By implementing the above best practices for provider engagement, utilizing technology, expanding document scope, and leveraging AI tools, hospitals and health systems can effectively navigate challenges to ensure accurate coding and enhance reimbursement rates.
The Path Ahead for HCC Coding
The future of HCC coding looks promising as CMS refines its risk score models. AI and machine learning advancements will introduce new tools that automate coding, ensuring accuracy and compliance with CMS standards.
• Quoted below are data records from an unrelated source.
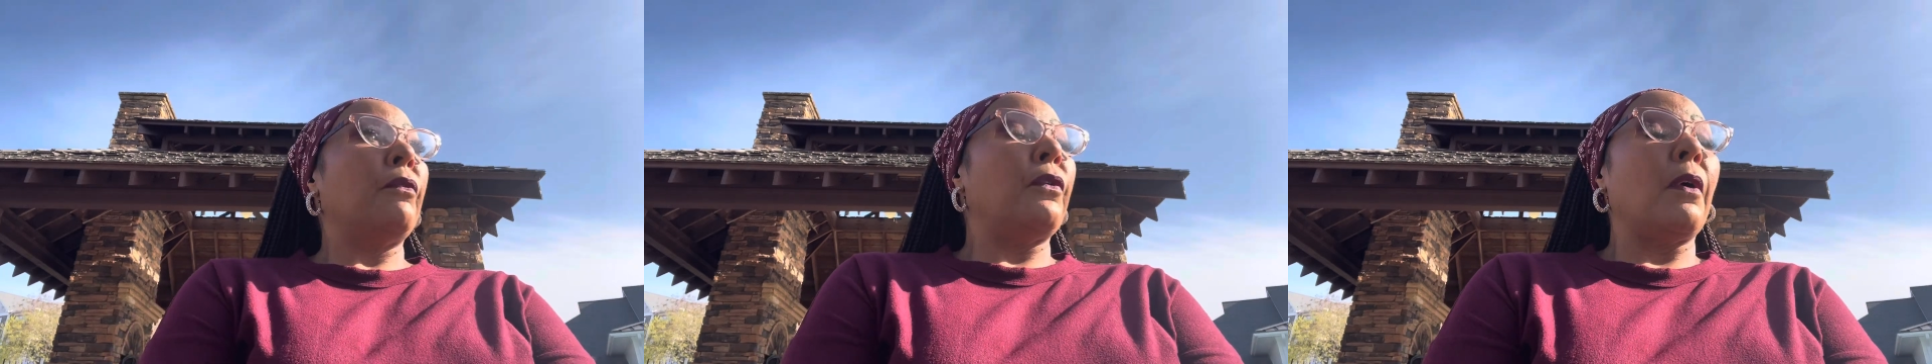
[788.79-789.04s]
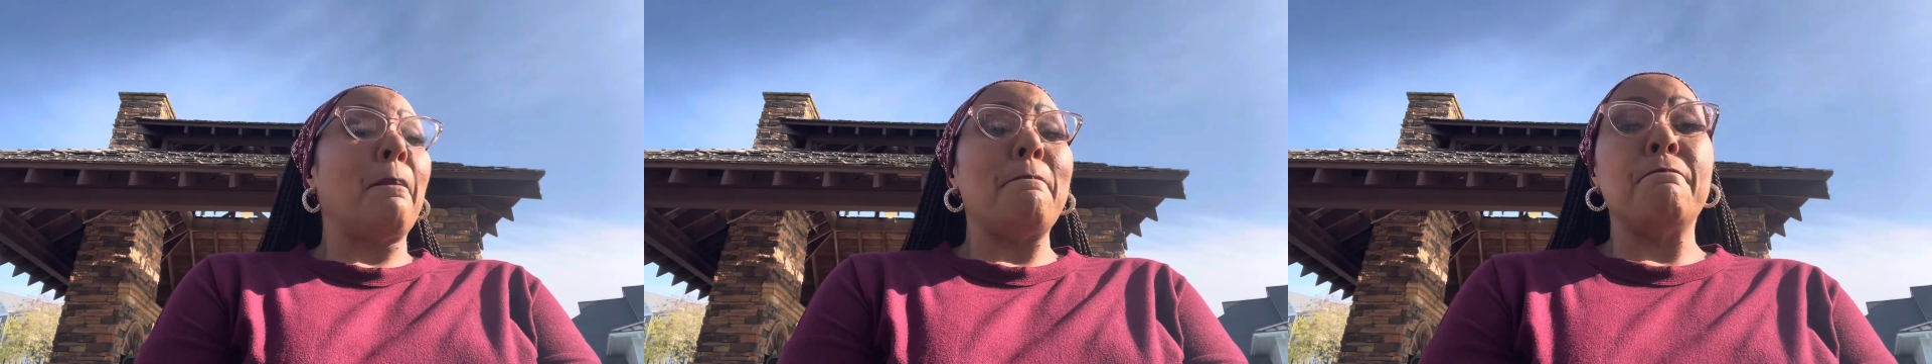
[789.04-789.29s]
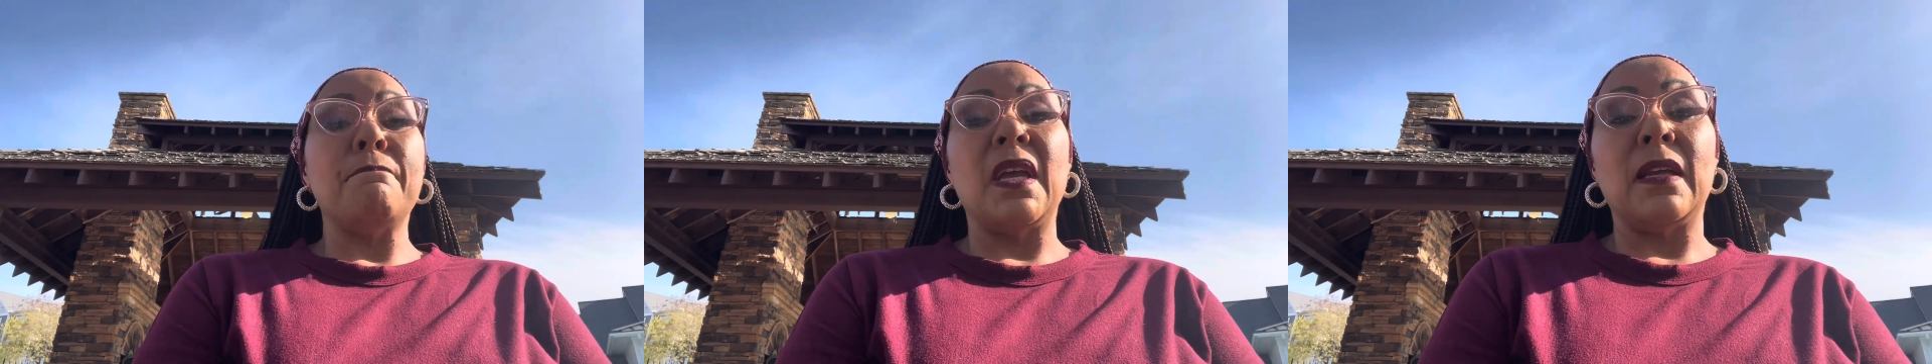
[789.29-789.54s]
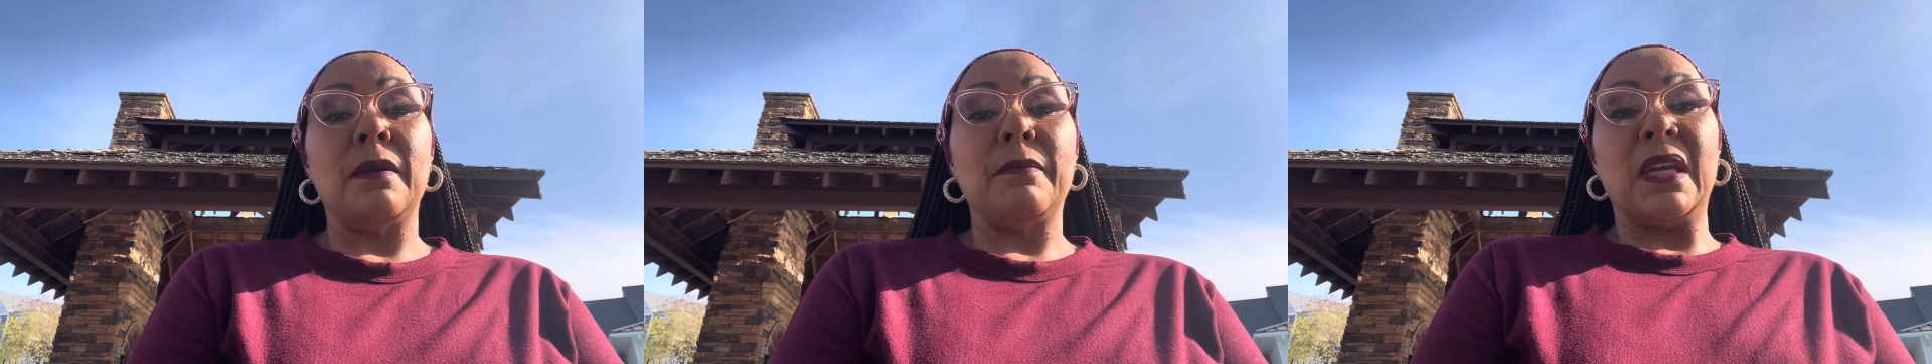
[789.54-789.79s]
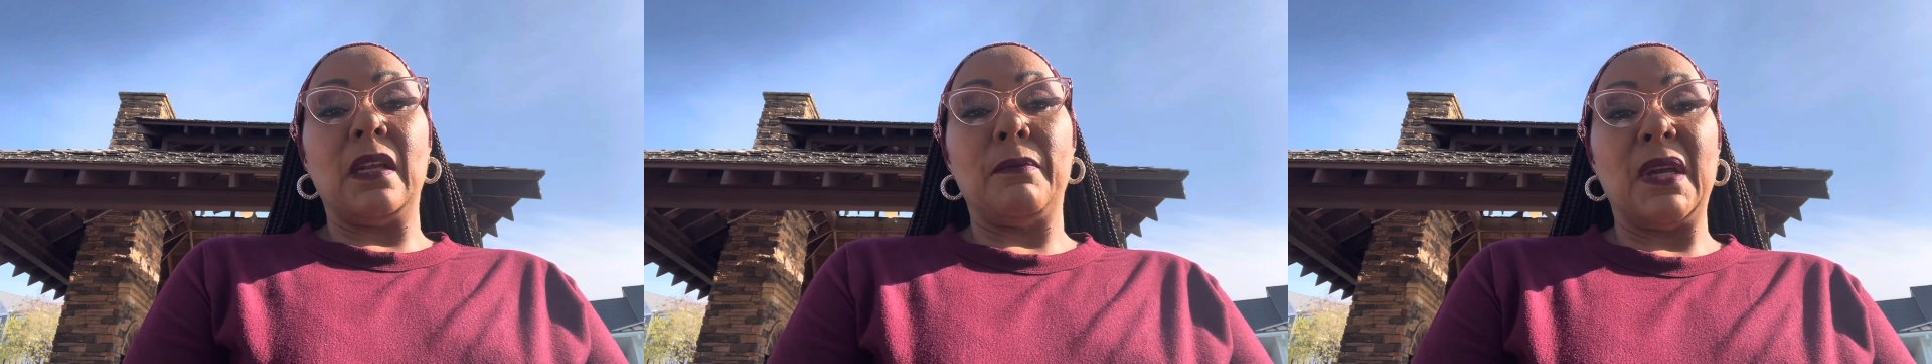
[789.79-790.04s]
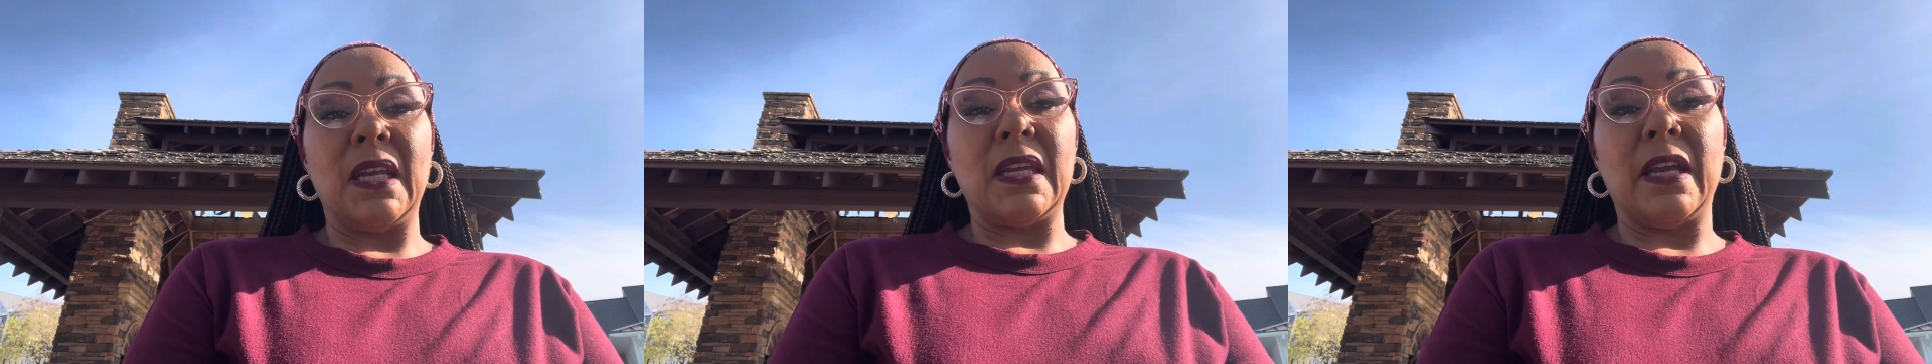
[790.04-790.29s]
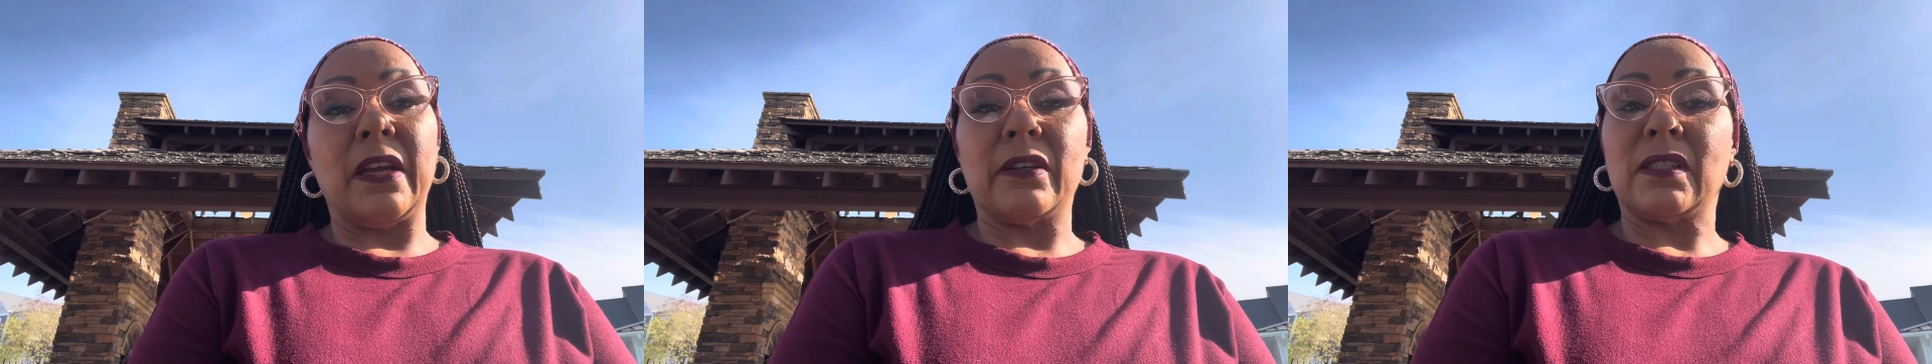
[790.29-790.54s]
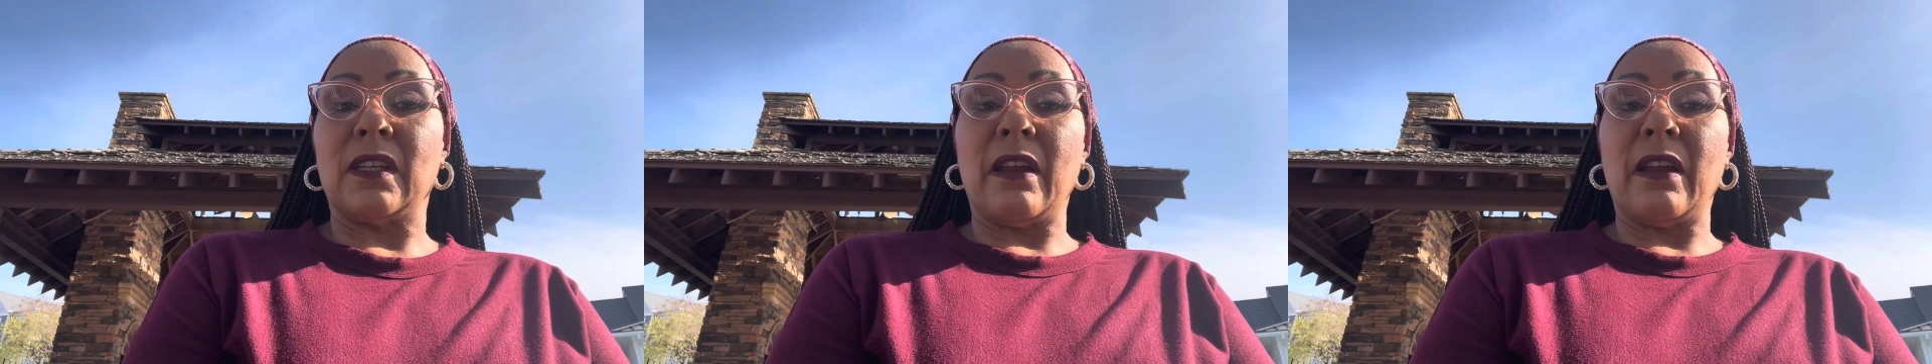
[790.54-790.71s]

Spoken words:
for many, many, many years.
These technologies will reduce errors, enhance interoperability, and improve data sharing,
ultimately supporting better patient care and cost management through continuous updates and provider education. Automating parts of the coding process will reduce errors and save time. Enhanced interoperability and data sharing will improve coding accuracy.
Continuous updates to guidelines, ongoing provider education, and supportive policies will ensure high coding standards, promoting effective use of HCC coding for better patient care and cost management.
Conclusion
As healthcare shifts to value-based models, accurate HCC coding is crucial for fair compensation and patient outcomes. Leveraging NLP and AI tools can enhance coding precision and efficiency. Adopting best practices, such as comprehensive training and detailed documentation, is essential for value-based and high-quality patient care success.